Aim of the task ::
In the records below, the relevant part opens with the line containing "[0:14.00-0:15.00]" and closes with the line containing "[0:17.00-0:17.90]"; print that part exactly and only, without its pictures.

Data supplied ::
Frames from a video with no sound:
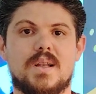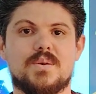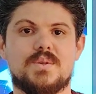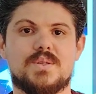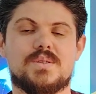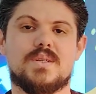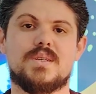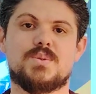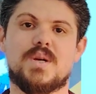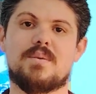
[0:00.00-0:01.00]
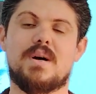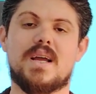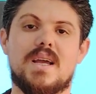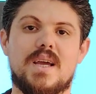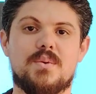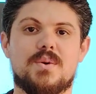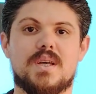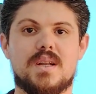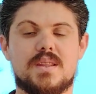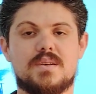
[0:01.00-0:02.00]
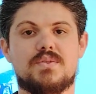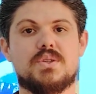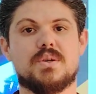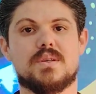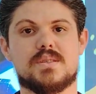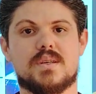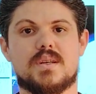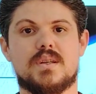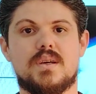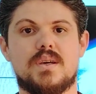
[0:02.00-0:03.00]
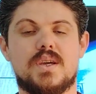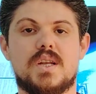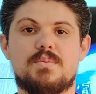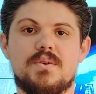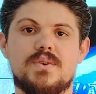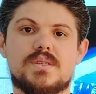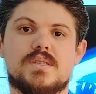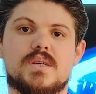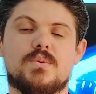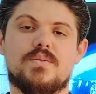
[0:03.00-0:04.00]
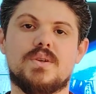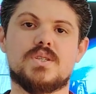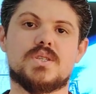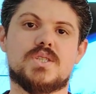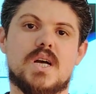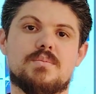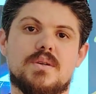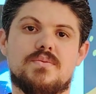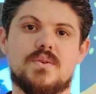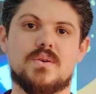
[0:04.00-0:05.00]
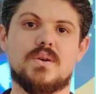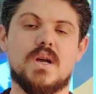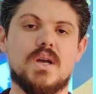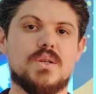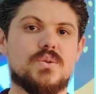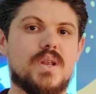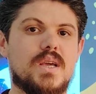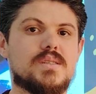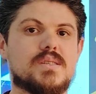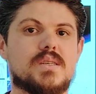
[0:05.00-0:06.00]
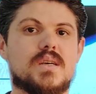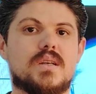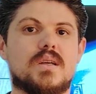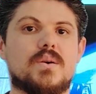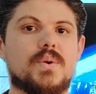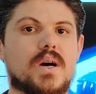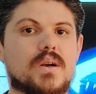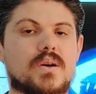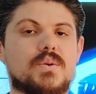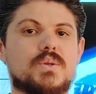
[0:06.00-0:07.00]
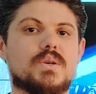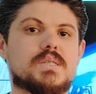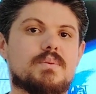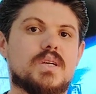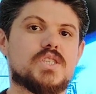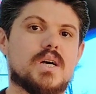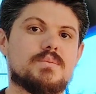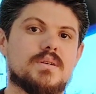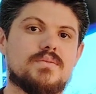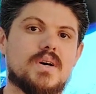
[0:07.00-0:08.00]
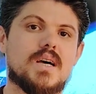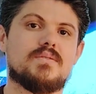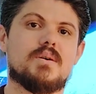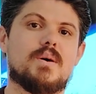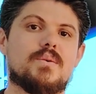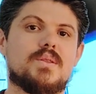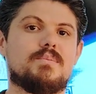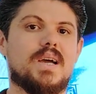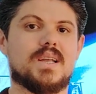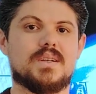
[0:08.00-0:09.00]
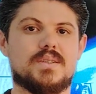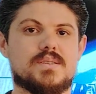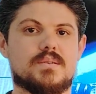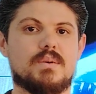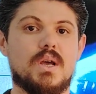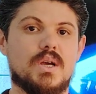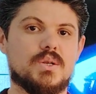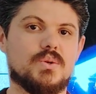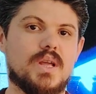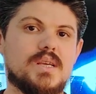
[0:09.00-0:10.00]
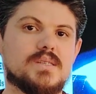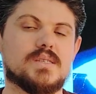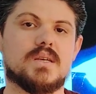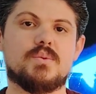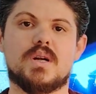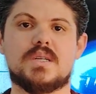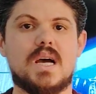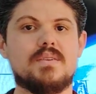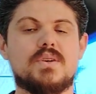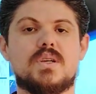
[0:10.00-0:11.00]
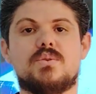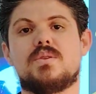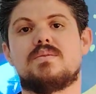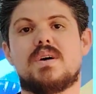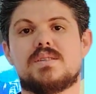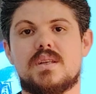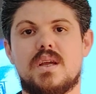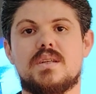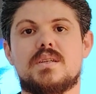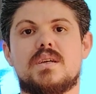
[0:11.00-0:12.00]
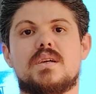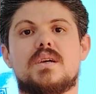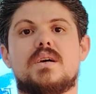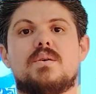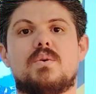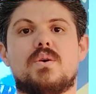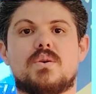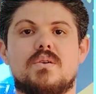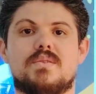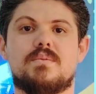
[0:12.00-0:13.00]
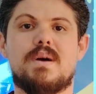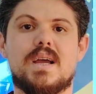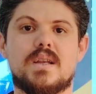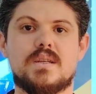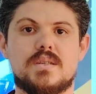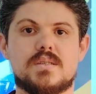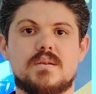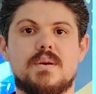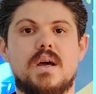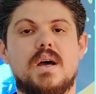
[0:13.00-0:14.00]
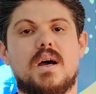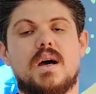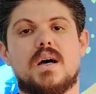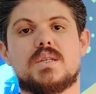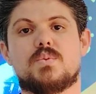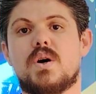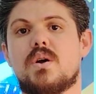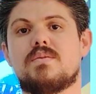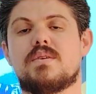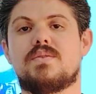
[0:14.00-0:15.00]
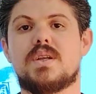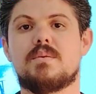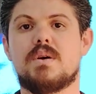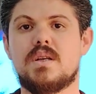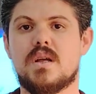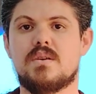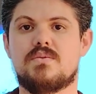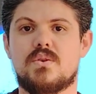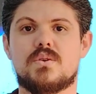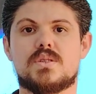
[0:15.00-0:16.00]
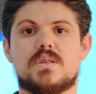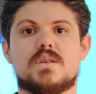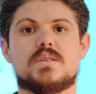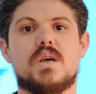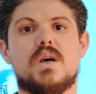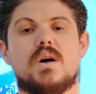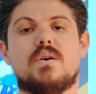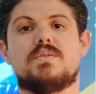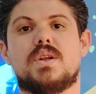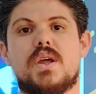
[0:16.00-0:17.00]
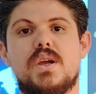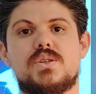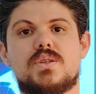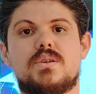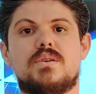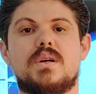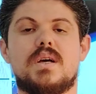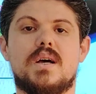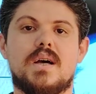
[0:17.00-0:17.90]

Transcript: Hello dear students, we are back again with another video lesson. In a previous lesson, we finished with chapter 4. Today's lesson, we are going to explain chapter 5 about the magnetism. Today's lesson, we are diving into the fascinating world of the magnetism, and one of the fundamental forces of the nature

Answer to this task ::
[0:14.00-0:15.00]
[0:15.00-0:16.00]
[0:16.00-0:17.00]
[0:17.00-0:17.90]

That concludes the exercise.